Creo que ella y «Medio Hajj» eran las únicas personas de la ciudad que no estaban absolutamente aterrorizadas. Saied tenía su moddy para estimular el coraje, pero Yasmin sólo me tenía a mí. Estaba absolutamente convencida de que yo iba a protegerla. Eso la hacía incluso más torpe que Saied.
—Yasmin, mira, tengo un millón de cosas que hacer y vas a tener que estar en tu casa unos días, ¿de acuerdo?
Parecía herida otra vez.
—¿No me quieres a tu lado? —dijo, queriendo significar: «¿Hay otra ahora?».
—No te quiero a mi lado porque soy un gran blanco luminoso. Este apartamento va a volverse peligroso para cualquiera que se encuentre en él. No quiero que te halles en la línea de fuego, ¿lo comprendes?
Eso le gustó más, significaba que todavía me preocupaba por ella, la muy puta. Tienes que estar diciéndoselo cada diez minutos o creen que vas a escabullir el bulto.
—Está bien, Marîd. ¿Quieres que te devuelva tus llaves?
Lo pensé un segundo.
—Sí. Así sabré dónde están. Conozco a alguien que te las robaría para entrar en mi casa.
Las sacó del bolso, me las lanzó y las recogí en el aire. Hizo el ademán de ir-a-trabajar y le dije veinte o treinta veces que la quería, que sería extremadamente cuidadoso y astuto, y que la llamaría un par de veces al día como comprobación. Me besó, miró furtivamente la hora, lanzó un sonoro suspiro y se apresuró hacia la puerta. Hoy tendría que pagar cincuenta de los grandes a Frenchy.

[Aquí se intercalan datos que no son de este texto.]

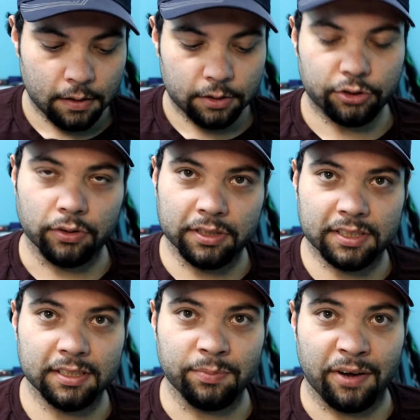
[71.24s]
So this
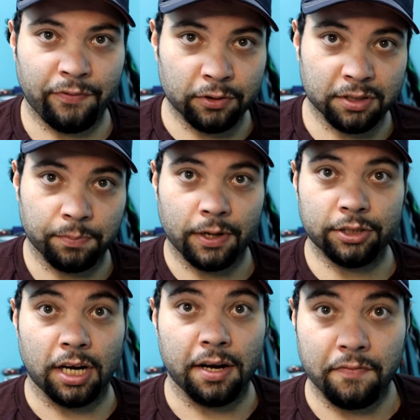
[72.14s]
is my first
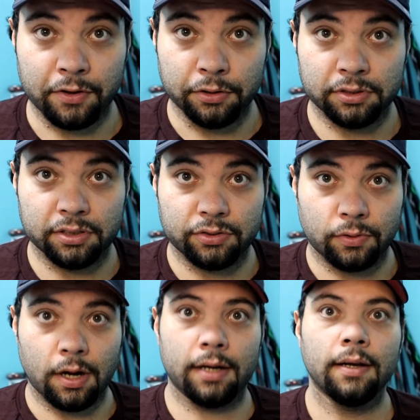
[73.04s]
impression. I never used this
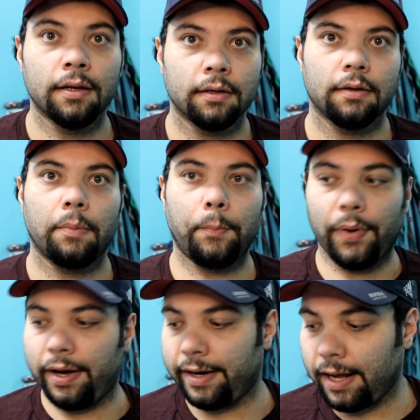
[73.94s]
rod,
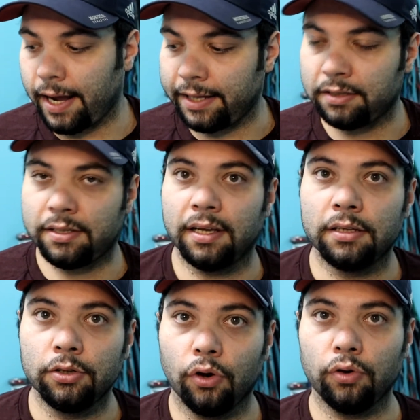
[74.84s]
but I
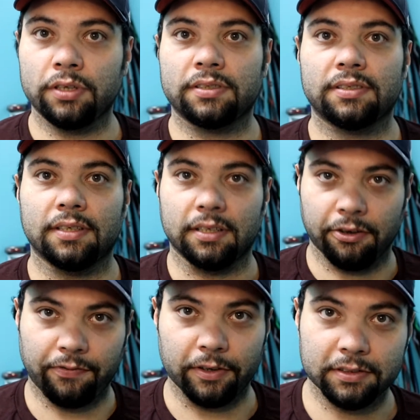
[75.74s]
did notice the
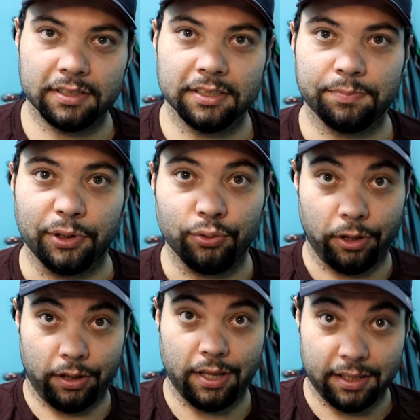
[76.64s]
differences
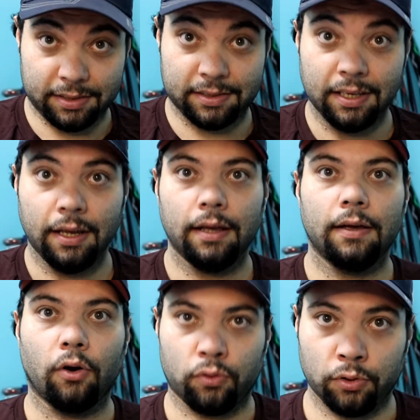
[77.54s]
between this
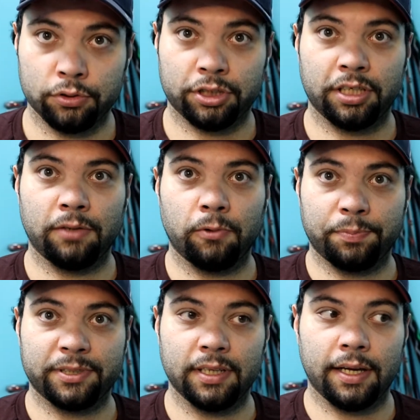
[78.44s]
Orochi
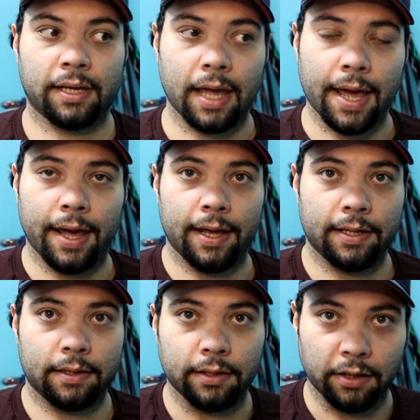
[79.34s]
Whipsnake
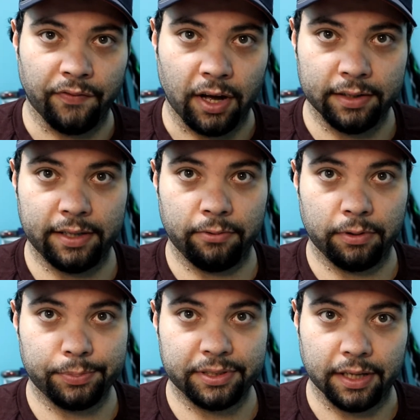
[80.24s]
and the Levante
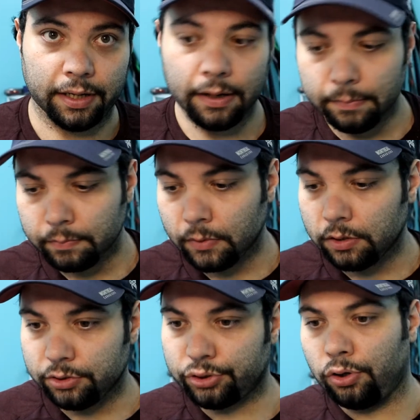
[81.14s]
Whipsnake.
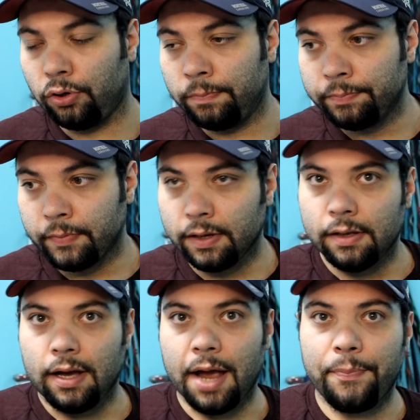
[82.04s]
So
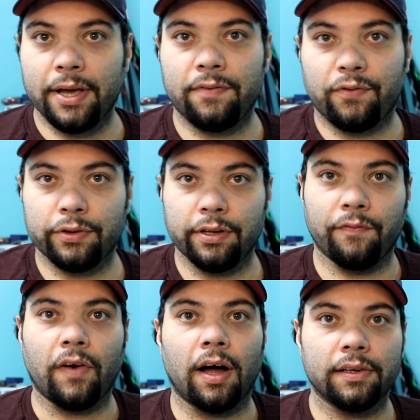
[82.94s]
I paid for the
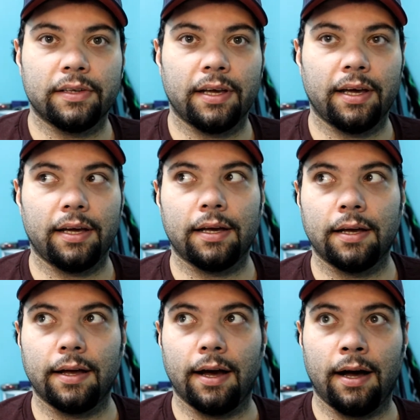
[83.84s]
Levante
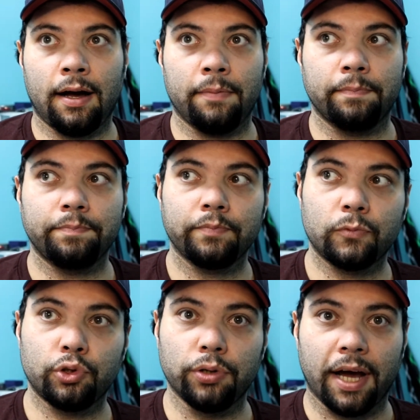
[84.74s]

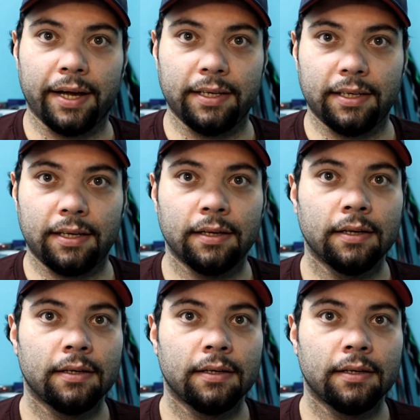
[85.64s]
$290.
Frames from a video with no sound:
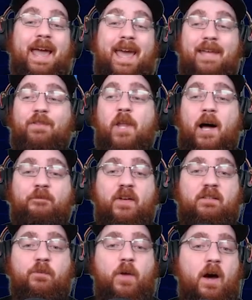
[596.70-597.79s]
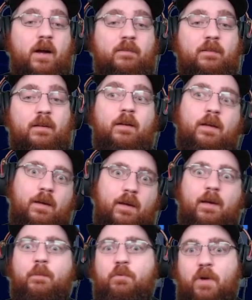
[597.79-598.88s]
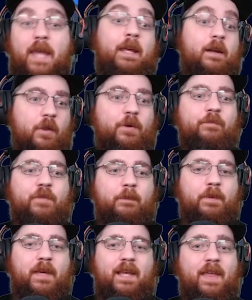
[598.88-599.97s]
Eighth in offensive yards. Brady, another MVP.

En cuanto Yasmin se fue, empecé a reunir todo lo que tenía y pronto me di cuenta de lo poco que era. No quería que ninguno de los asesinos me cazara en mi propia casa, de modo que necesitaba un lugar para estar hasta que volviera a sentirme a salvo. Por la misma razón, en la calle quería parecer diferente. Todavía tenía un montón de dinero de «Papa» en mi cuenta corriente y el dinero en efectivo que Hassan me había dado me permitiría moverme con un poco de libertad y seguridad. Nunca tardo mucho en hacer las maletas. Metí algunas cosas en una bolsa de nylon con cremallera, envolví la caja de daddies especiales en una camiseta y la puse encima de todo, cerré la bolsa y salí del apartamento. Cuando pisé la acera, me pregunté si a Alá le placería dejarme regresar a ese lugar. Sabía que me preocupaba sin motivo, como cuando sigues tocándote un diente dolorido. Jesús, qué fastidio era estar desesperado por seguir vivo.